Aussi la douceur des maîtres dans l'âge héroïque, cette communauté de travaux avec leurs esclaves, que l'Iliade et l'Odyssée nous montrent, et les naïves peintures de Nausicaa au milieu de ses femmes, du fidèle Eumée, le surveillant des pâtres et des troupeaux, etc., ne lui font pas illusion sur les douleurs que le poëte laisse à peine entrevoir, mais qui devaient être souvent bien profondes:

« Je vais mourir esclave, s'écrie Polyxène, et j'étais née d'un père libre! J'ég

tais souveraine parmi les femmes, belle entre toutes les jeunes filles, égale aux déesses, moins l'immortalité, et maintenant je suis esclave! Ah! ce nom inaccoutumé commence à me faire aimer la mort. Ne pourrais-je point tomber aux mains d'un maître qui, m'achetant à prix d'argent, moi, la sœur d'Hector et de tant d'autres princes, m'imposerait la nécessité de lui préparer son pain dans sa demeure, de balayer sa maison, de m'asseoir au métier, de traîner enfin des jours pleins d'amertume? Et peut-être qu'un vil esclave viendrait profaner ma couche, enviée jadis par les rois! Non, je ferme les yeux à la libre lumière, et j'abandonne volontiers mon corps à Pluton (1). »-« Que l'on vante autant qu'on voudra, ajoute M. Wallon, la mansuétude du maître, qu'on exalte cette condition heureusement dépendante qui affranchit l'esclave des soucis de la misère, et sauve à son imprévoyance les tristes hasards de l'avenir; c'est un mal que d'ôter absolument à l'homme l'enseignement du besoin et le principe des efforts légitimes qu'il doit tenter pour le vaincre, parce qu'on lui ôte en même temps la conscience de sa force et le vrai sentiment de sa dignité... Si d'ailleurs, sous l'empire d'une civilisation naissante encore, l'homme libre, rapproché, par la simplicité des mœurs, de la vie de son esclave, le traite à peu près comme un des siens, le temps marchera, qui rompra cette association passagère. Comment conclure touchant l'esclavage, quand il est encore dans sa première période ? Juge-t-on de l'arbre par sa fleur? La fleur passera, laissant un fruit amer : c'est par le fruit qu'il en faut juger. »

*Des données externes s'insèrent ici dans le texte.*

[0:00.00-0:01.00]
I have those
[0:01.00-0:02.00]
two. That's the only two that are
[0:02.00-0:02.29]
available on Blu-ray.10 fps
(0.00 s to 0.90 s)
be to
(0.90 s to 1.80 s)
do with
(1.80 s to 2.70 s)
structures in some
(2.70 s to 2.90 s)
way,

Le troisième chapitre, un des plus importants de tout le livre, est consacré à l'étude du servage en Grèce. M. Wallon nous montre cette servitude politique, ou plutôt sociale, comme un des résultats du grand mouvement qui, soixante ou quatre-vingts ans après la guerre de Troie, ébranla toutes les populations helléniques. Quand les Thessaliens envahirent l'Hæmonie, les Perrhæbes, les Magnètes et les Achéens Phthiotes perdirent leur indépendance; d'autres peuplades tombèrent plus bas, et composèrent une classe de serfs véritables, attachés au sol, mais payant une redevance à leurs vainqueurs. Ceux-ci formèrent au-dessus d'eux une aristocratie militaire, et souvent, comme les chevaliers du moyen âge, donnèrent des armes à leurs serfs, parfois même les admirent dans leurs rangs, sur le champ de bataille, au risque, comme il arriva plus d'une fois, de préparer des insurrections.

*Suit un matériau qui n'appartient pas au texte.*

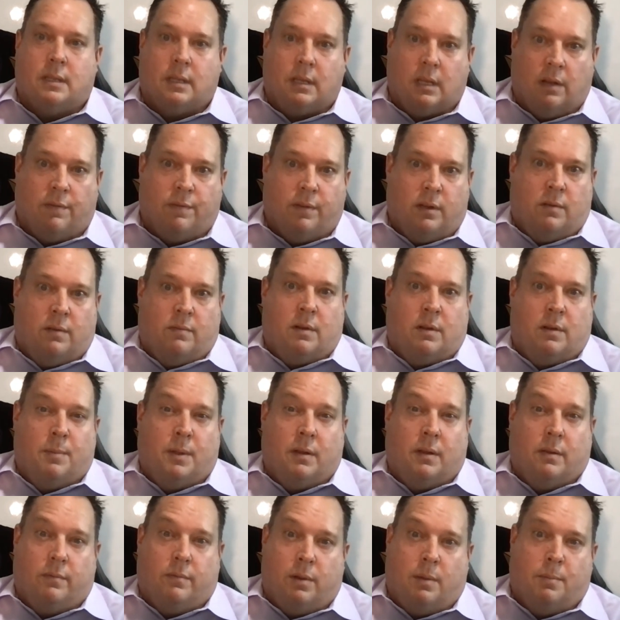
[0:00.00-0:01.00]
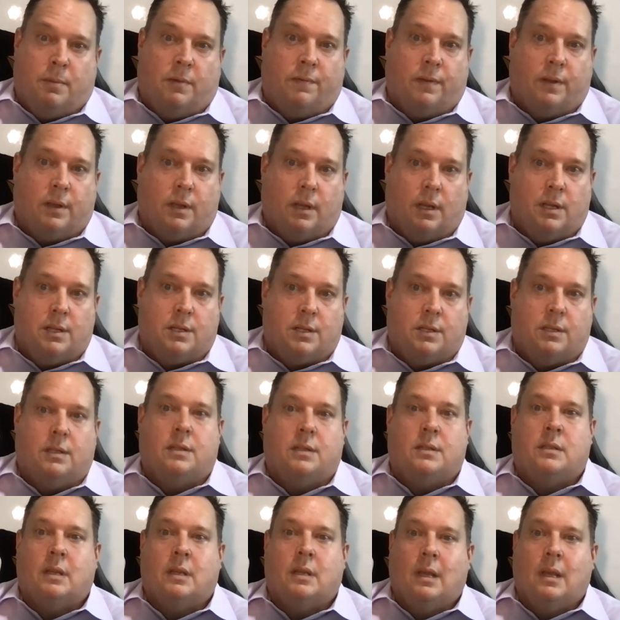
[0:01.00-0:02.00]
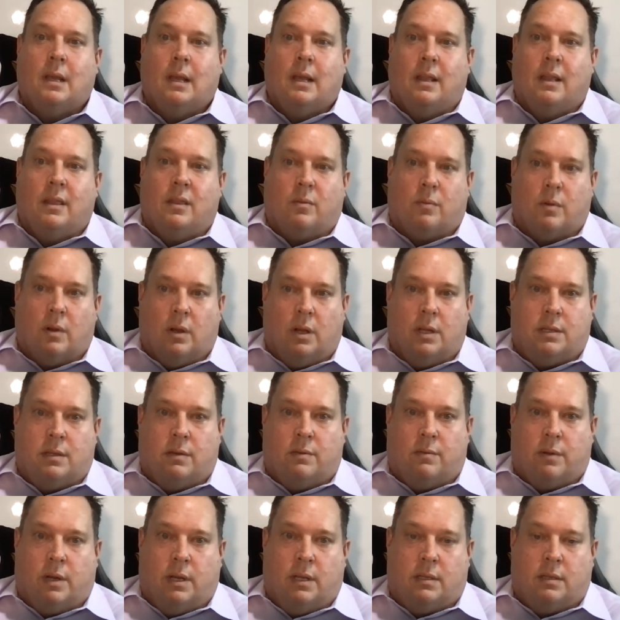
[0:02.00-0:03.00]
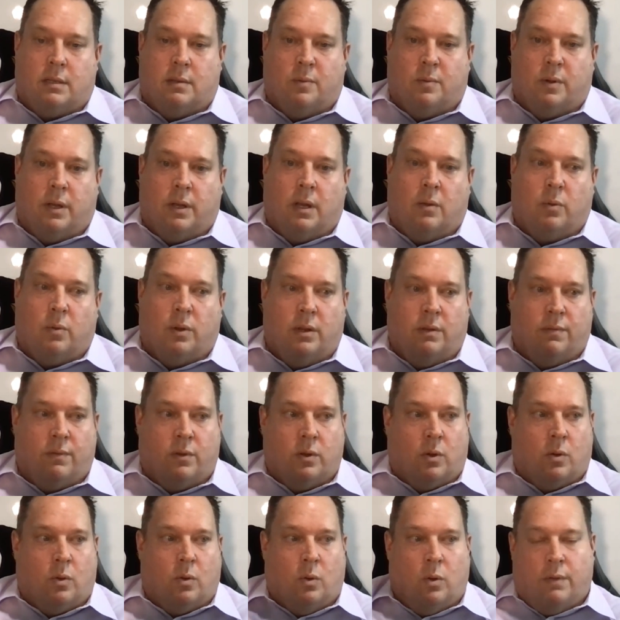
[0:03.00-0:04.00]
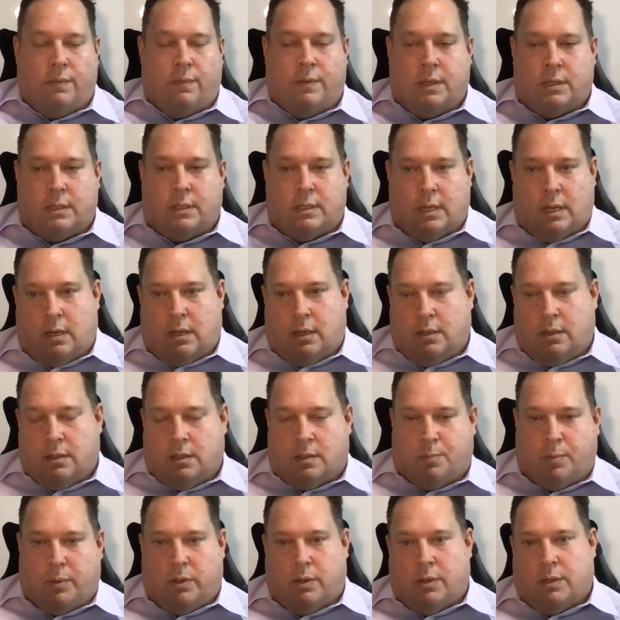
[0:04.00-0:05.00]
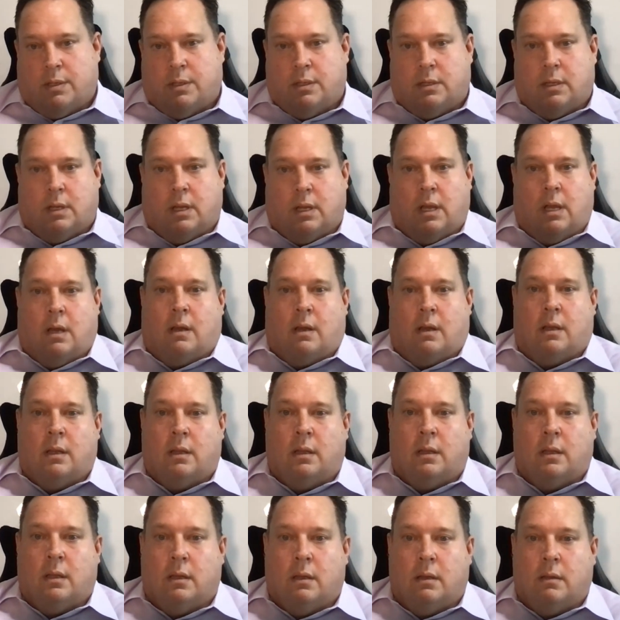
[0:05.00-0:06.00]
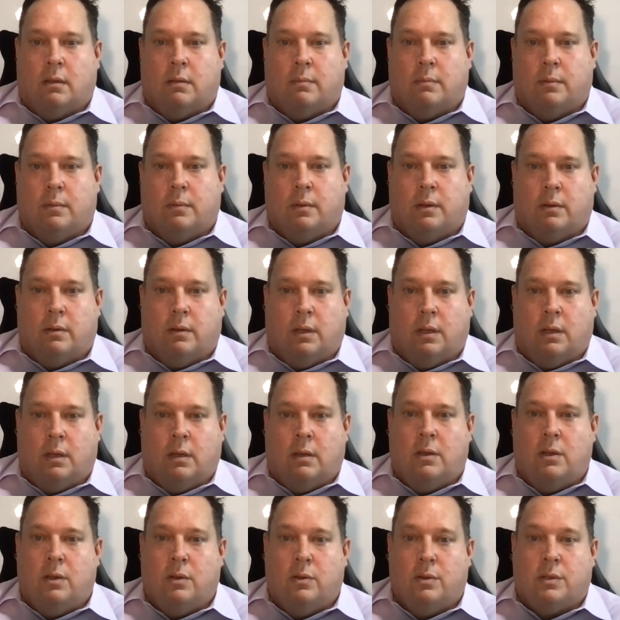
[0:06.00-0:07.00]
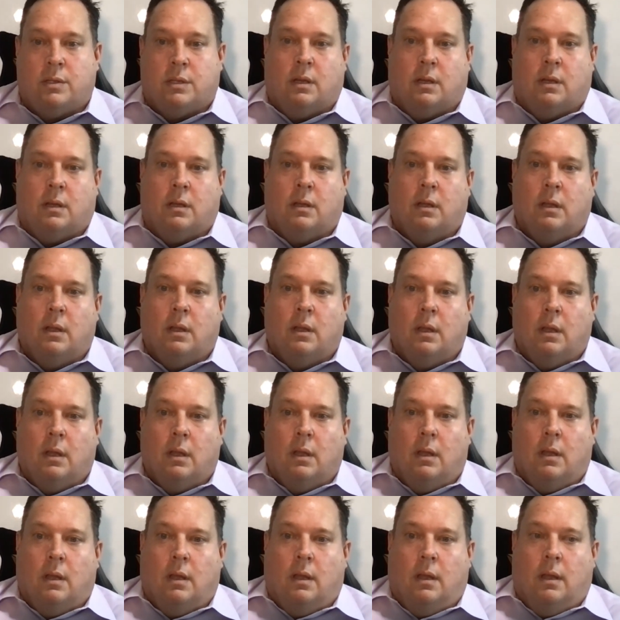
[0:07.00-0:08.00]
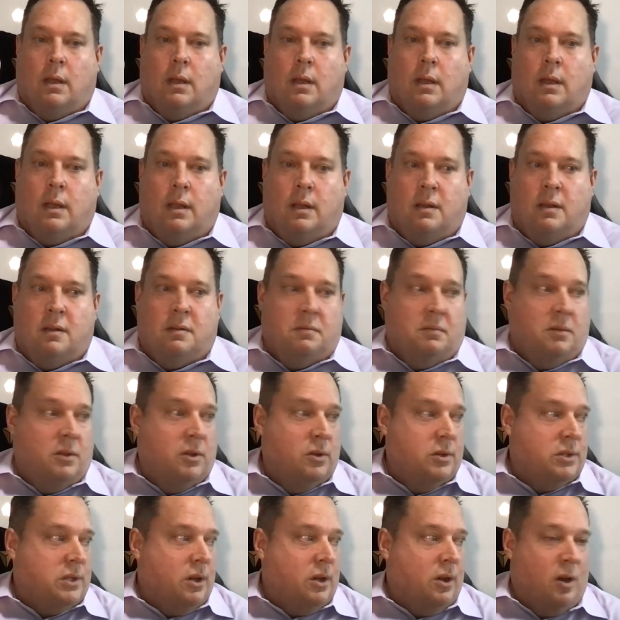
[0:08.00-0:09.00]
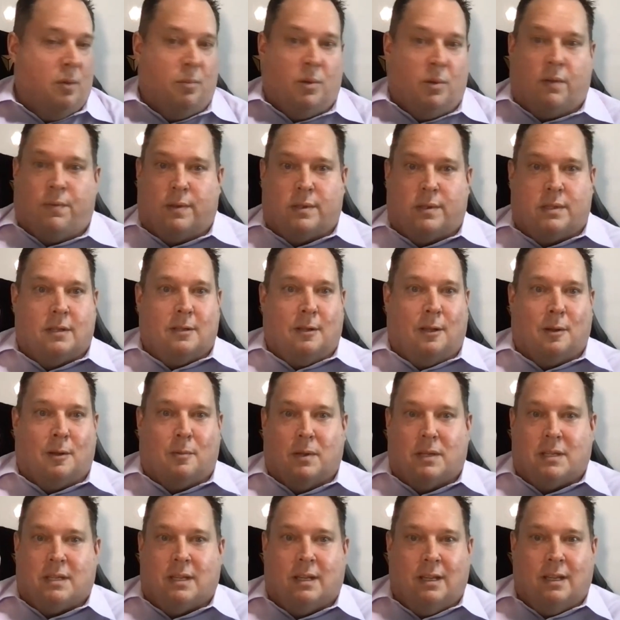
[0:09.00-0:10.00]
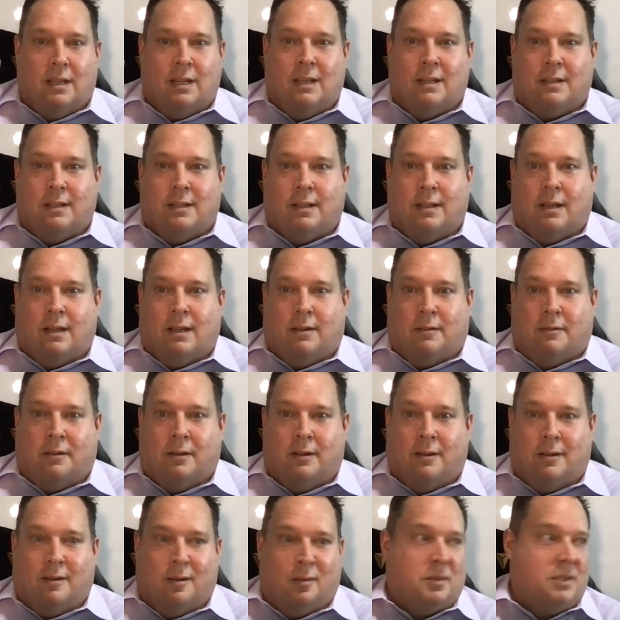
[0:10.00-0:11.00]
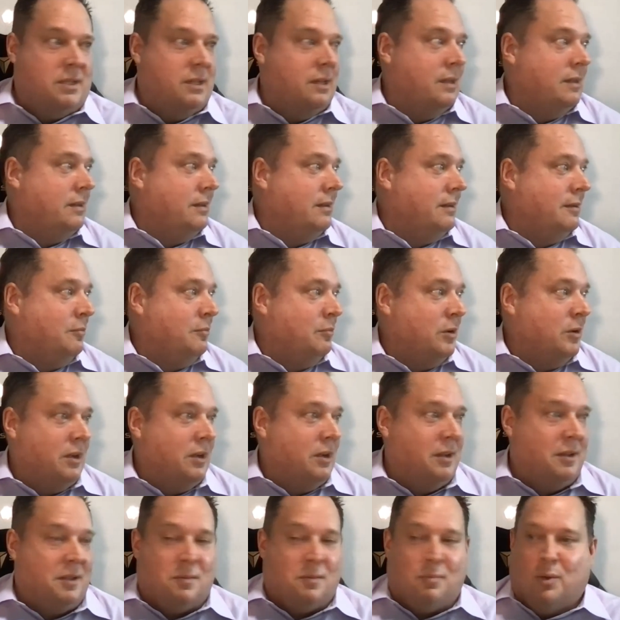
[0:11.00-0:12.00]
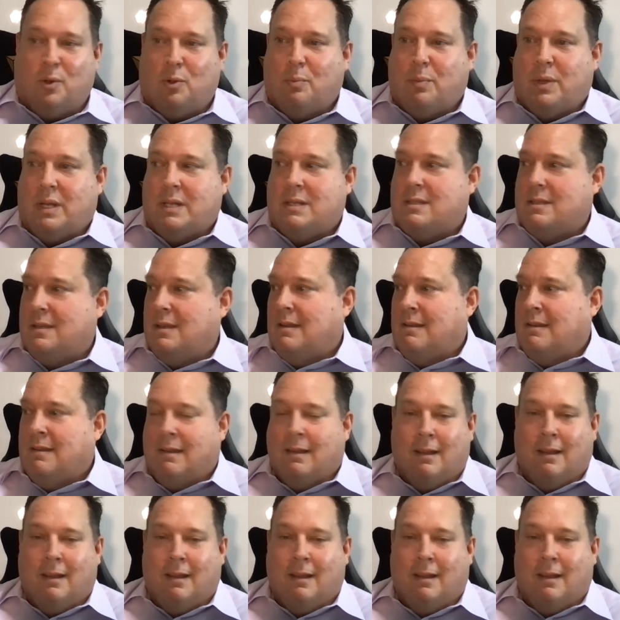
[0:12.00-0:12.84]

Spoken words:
the governance ramifications, the rise in ransomware, when you've got all of this data dispersed out in the in user home offices, like we're sitting here today, right? I'm sitting in my small bedsit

Ce qui s'était passé dans la Thessalie eut lieu dans la Béotie après l'invasion des Béotiens d'Arné; dans l'ancienne Égialée, où les Achéens formèrent la population dominante des villes, et les Ioniens vaincus celle des campagnes; dans l'Attique, où les Eupatrides tinrent longtemps au-dessous d'eux et reléguée dans les bourgs la population agricole et industrielle; dans les colonies de l'Asie Mineure; chez les Macédoniens, les Dardaniens, les Illyriens;

(1) Eurip., Hecub., 417, 352 et sqq.